Provided data:

- - - - -

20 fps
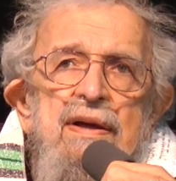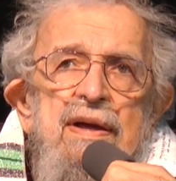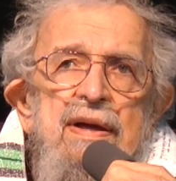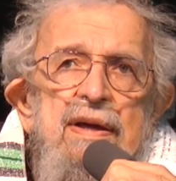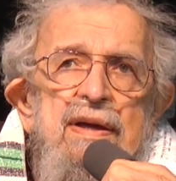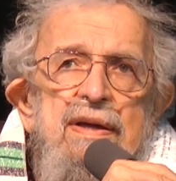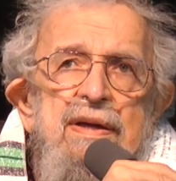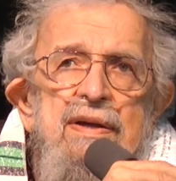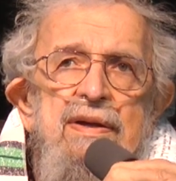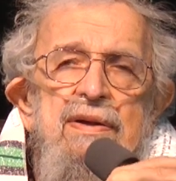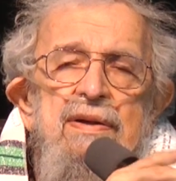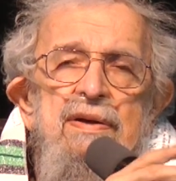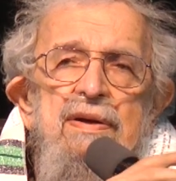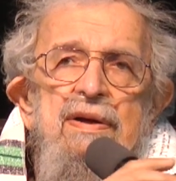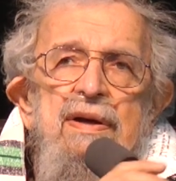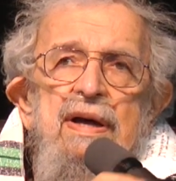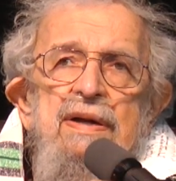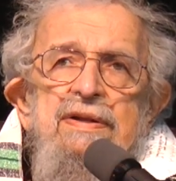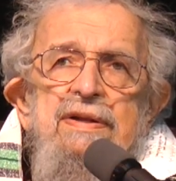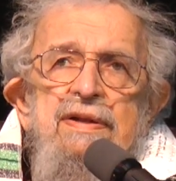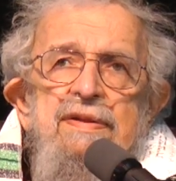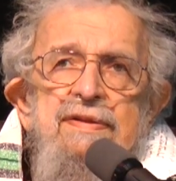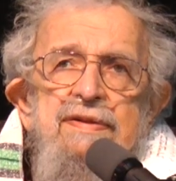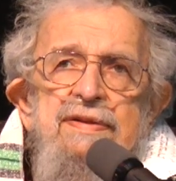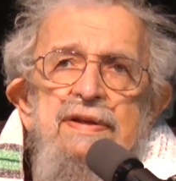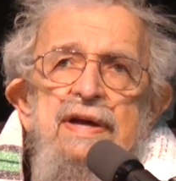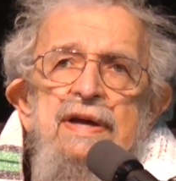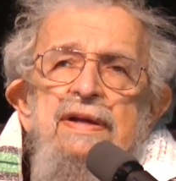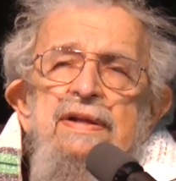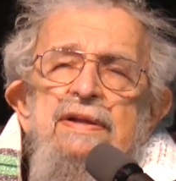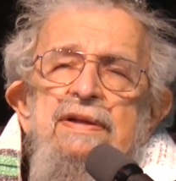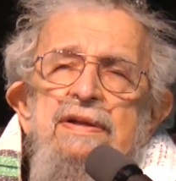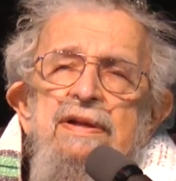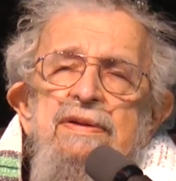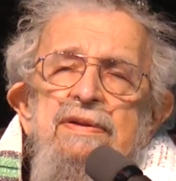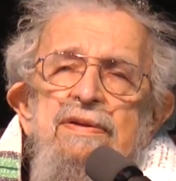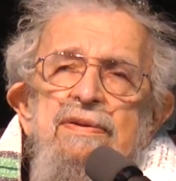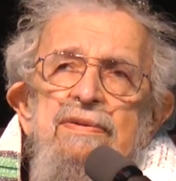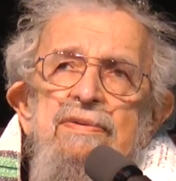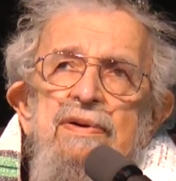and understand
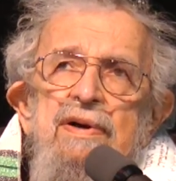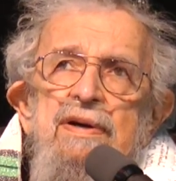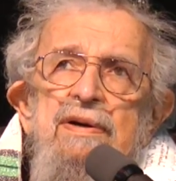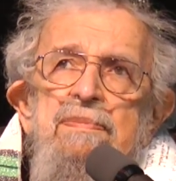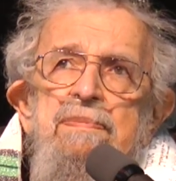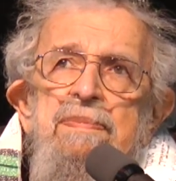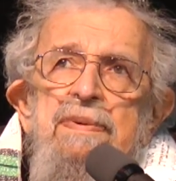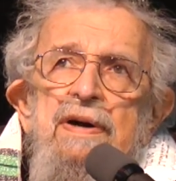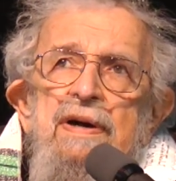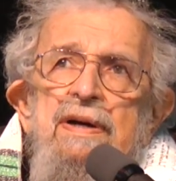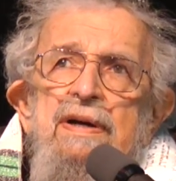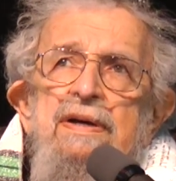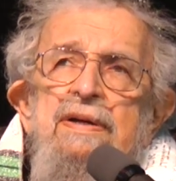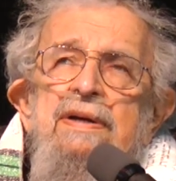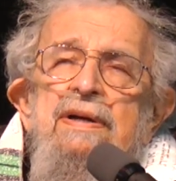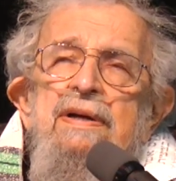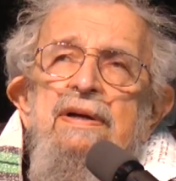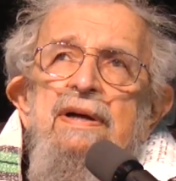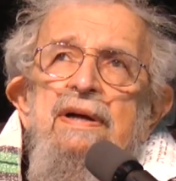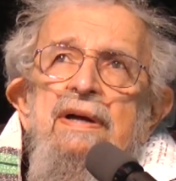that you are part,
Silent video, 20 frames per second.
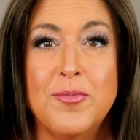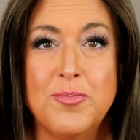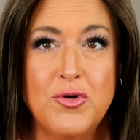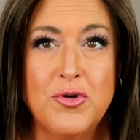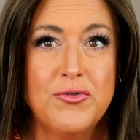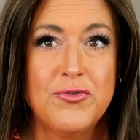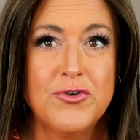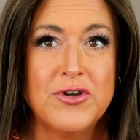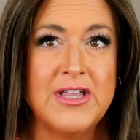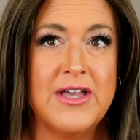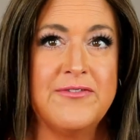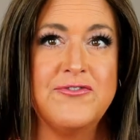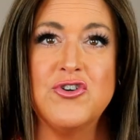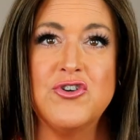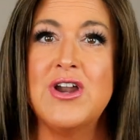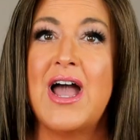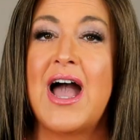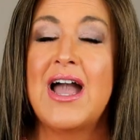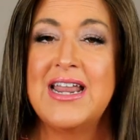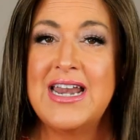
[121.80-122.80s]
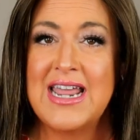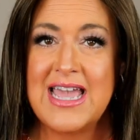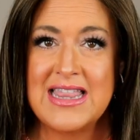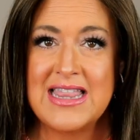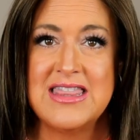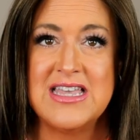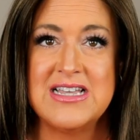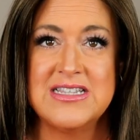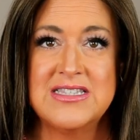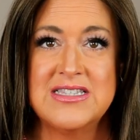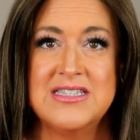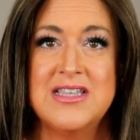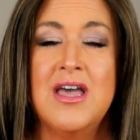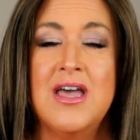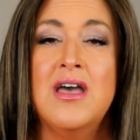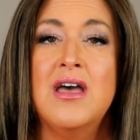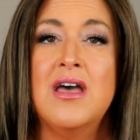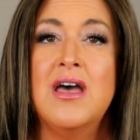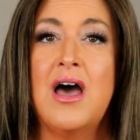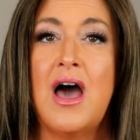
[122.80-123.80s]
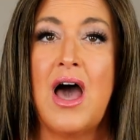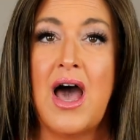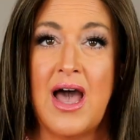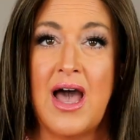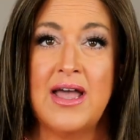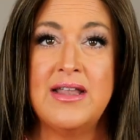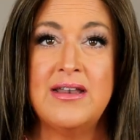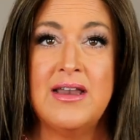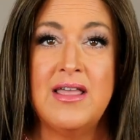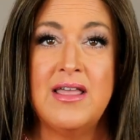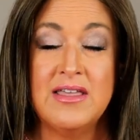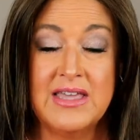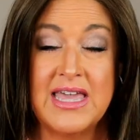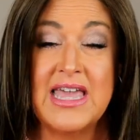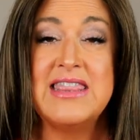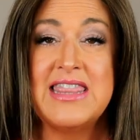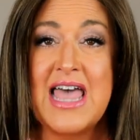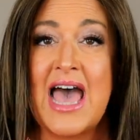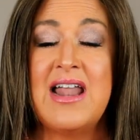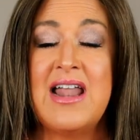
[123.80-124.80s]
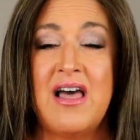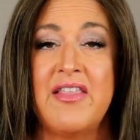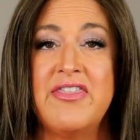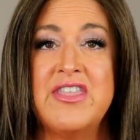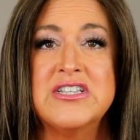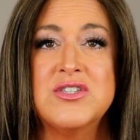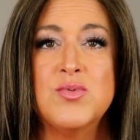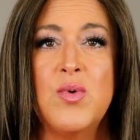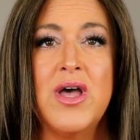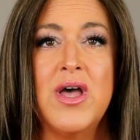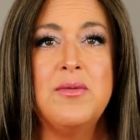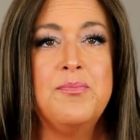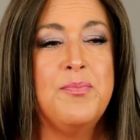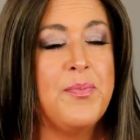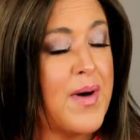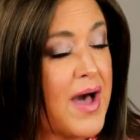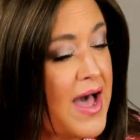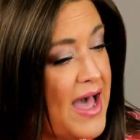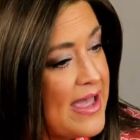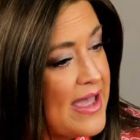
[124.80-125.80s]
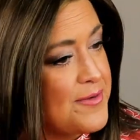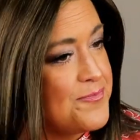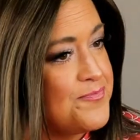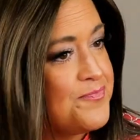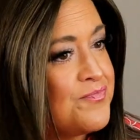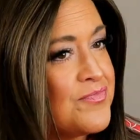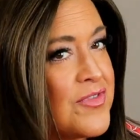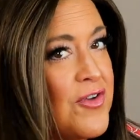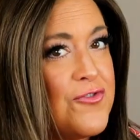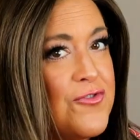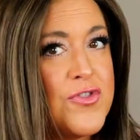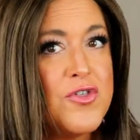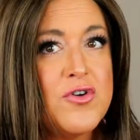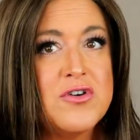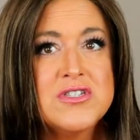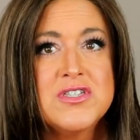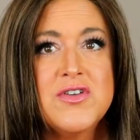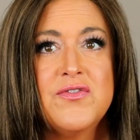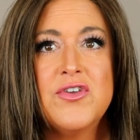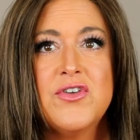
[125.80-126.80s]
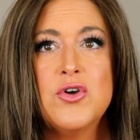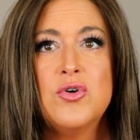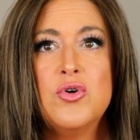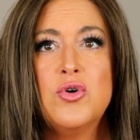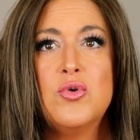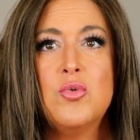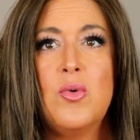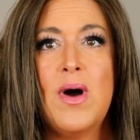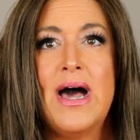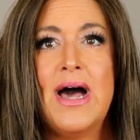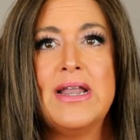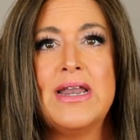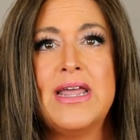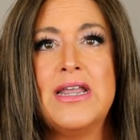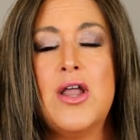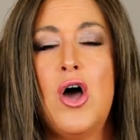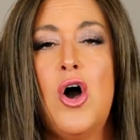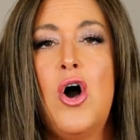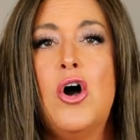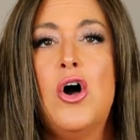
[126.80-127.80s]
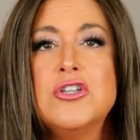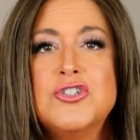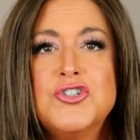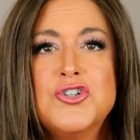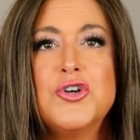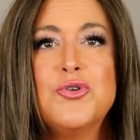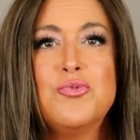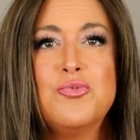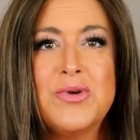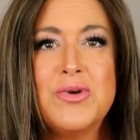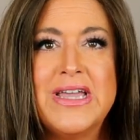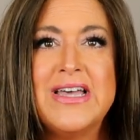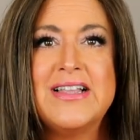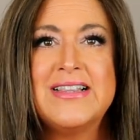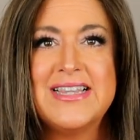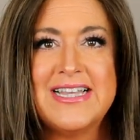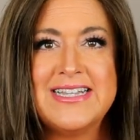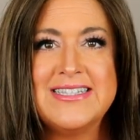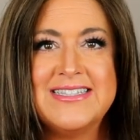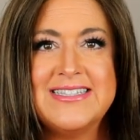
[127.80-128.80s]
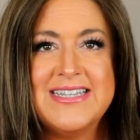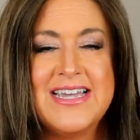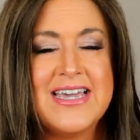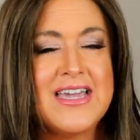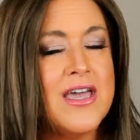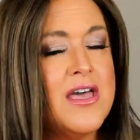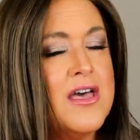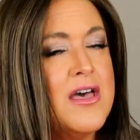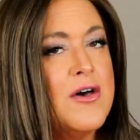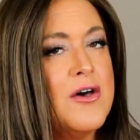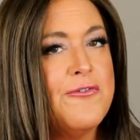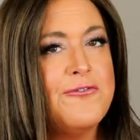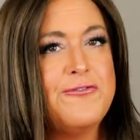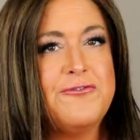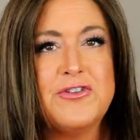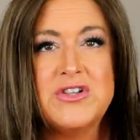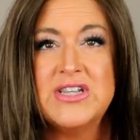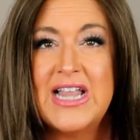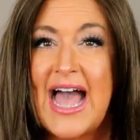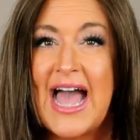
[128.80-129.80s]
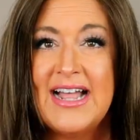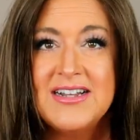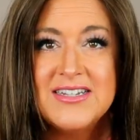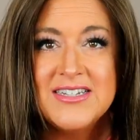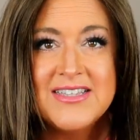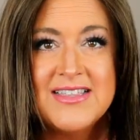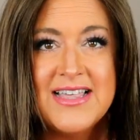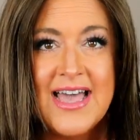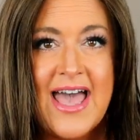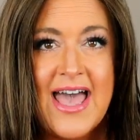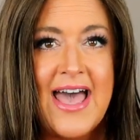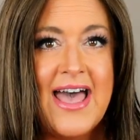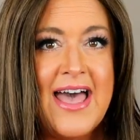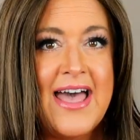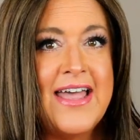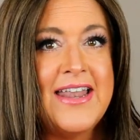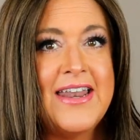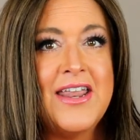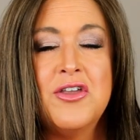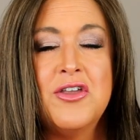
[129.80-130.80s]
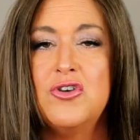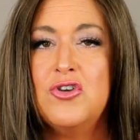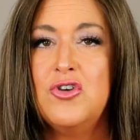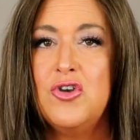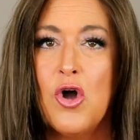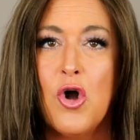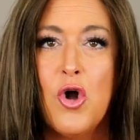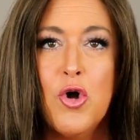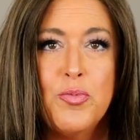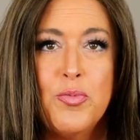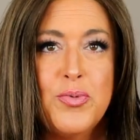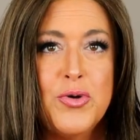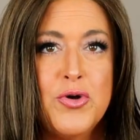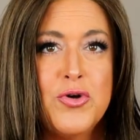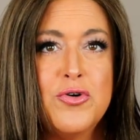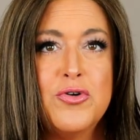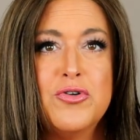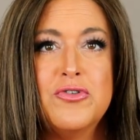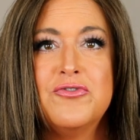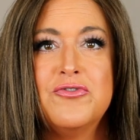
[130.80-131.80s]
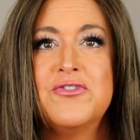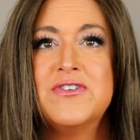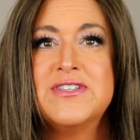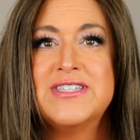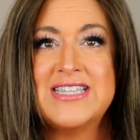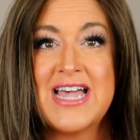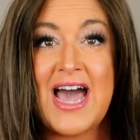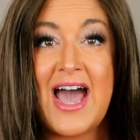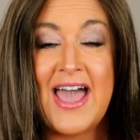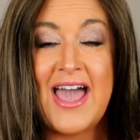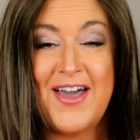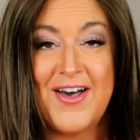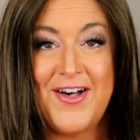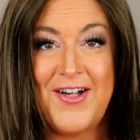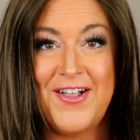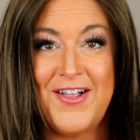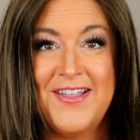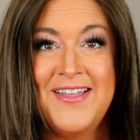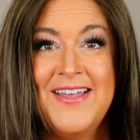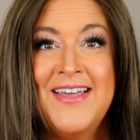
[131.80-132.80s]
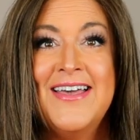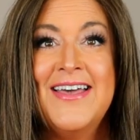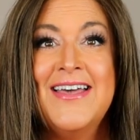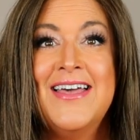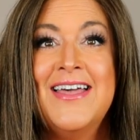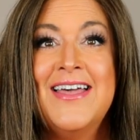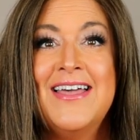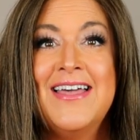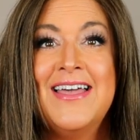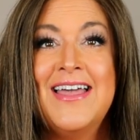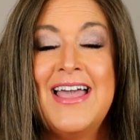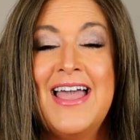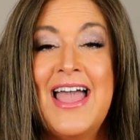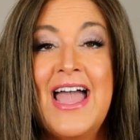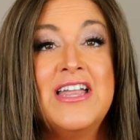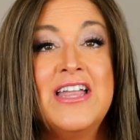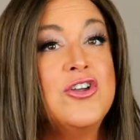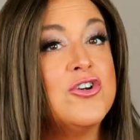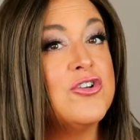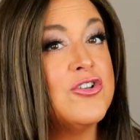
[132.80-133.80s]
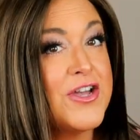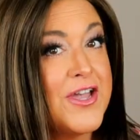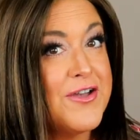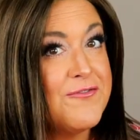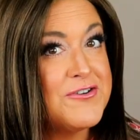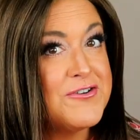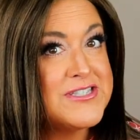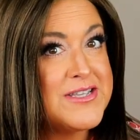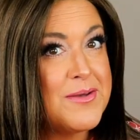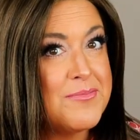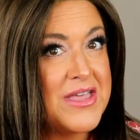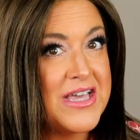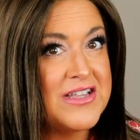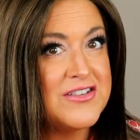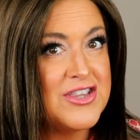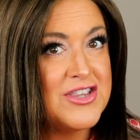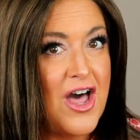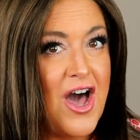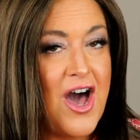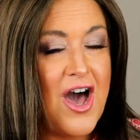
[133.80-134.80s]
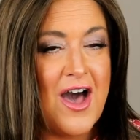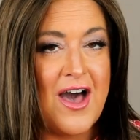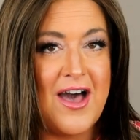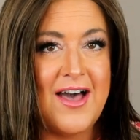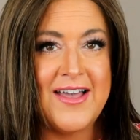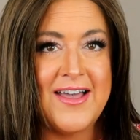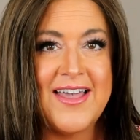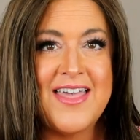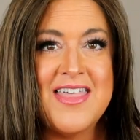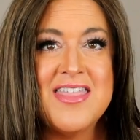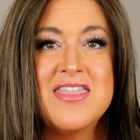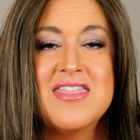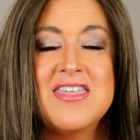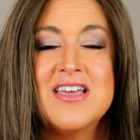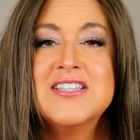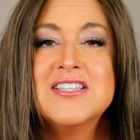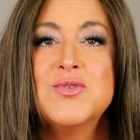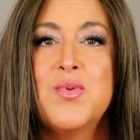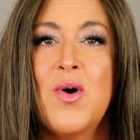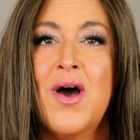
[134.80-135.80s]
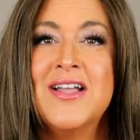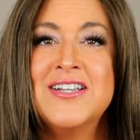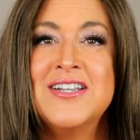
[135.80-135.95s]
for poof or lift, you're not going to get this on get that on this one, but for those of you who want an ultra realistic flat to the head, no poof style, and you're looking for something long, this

- - - - -

Aim of the exercise:
Please transcribe all of the entries exactly and omit any picture they hold.

Solution to this problem:
20 fps
and understand
that you are part,
Silent video, 20 frames per second.
[121.80-122.80s]
[122.80-123.80s]
[123.80-124.80s]
[124.80-125.80s]
[125.80-126.80s]
[126.80-127.80s]
[127.80-128.80s]
[128.80-129.80s]
[129.80-130.80s]
[130.80-131.80s]
[131.80-132.80s]
[132.80-133.80s]
[133.80-134.80s]
[134.80-135.80s]
[135.80-135.95s]
for poof or lift, you're not going to get this on get that on this one, but for those of you who want an ultra realistic flat to the head, no poof style, and you're looking for something long, this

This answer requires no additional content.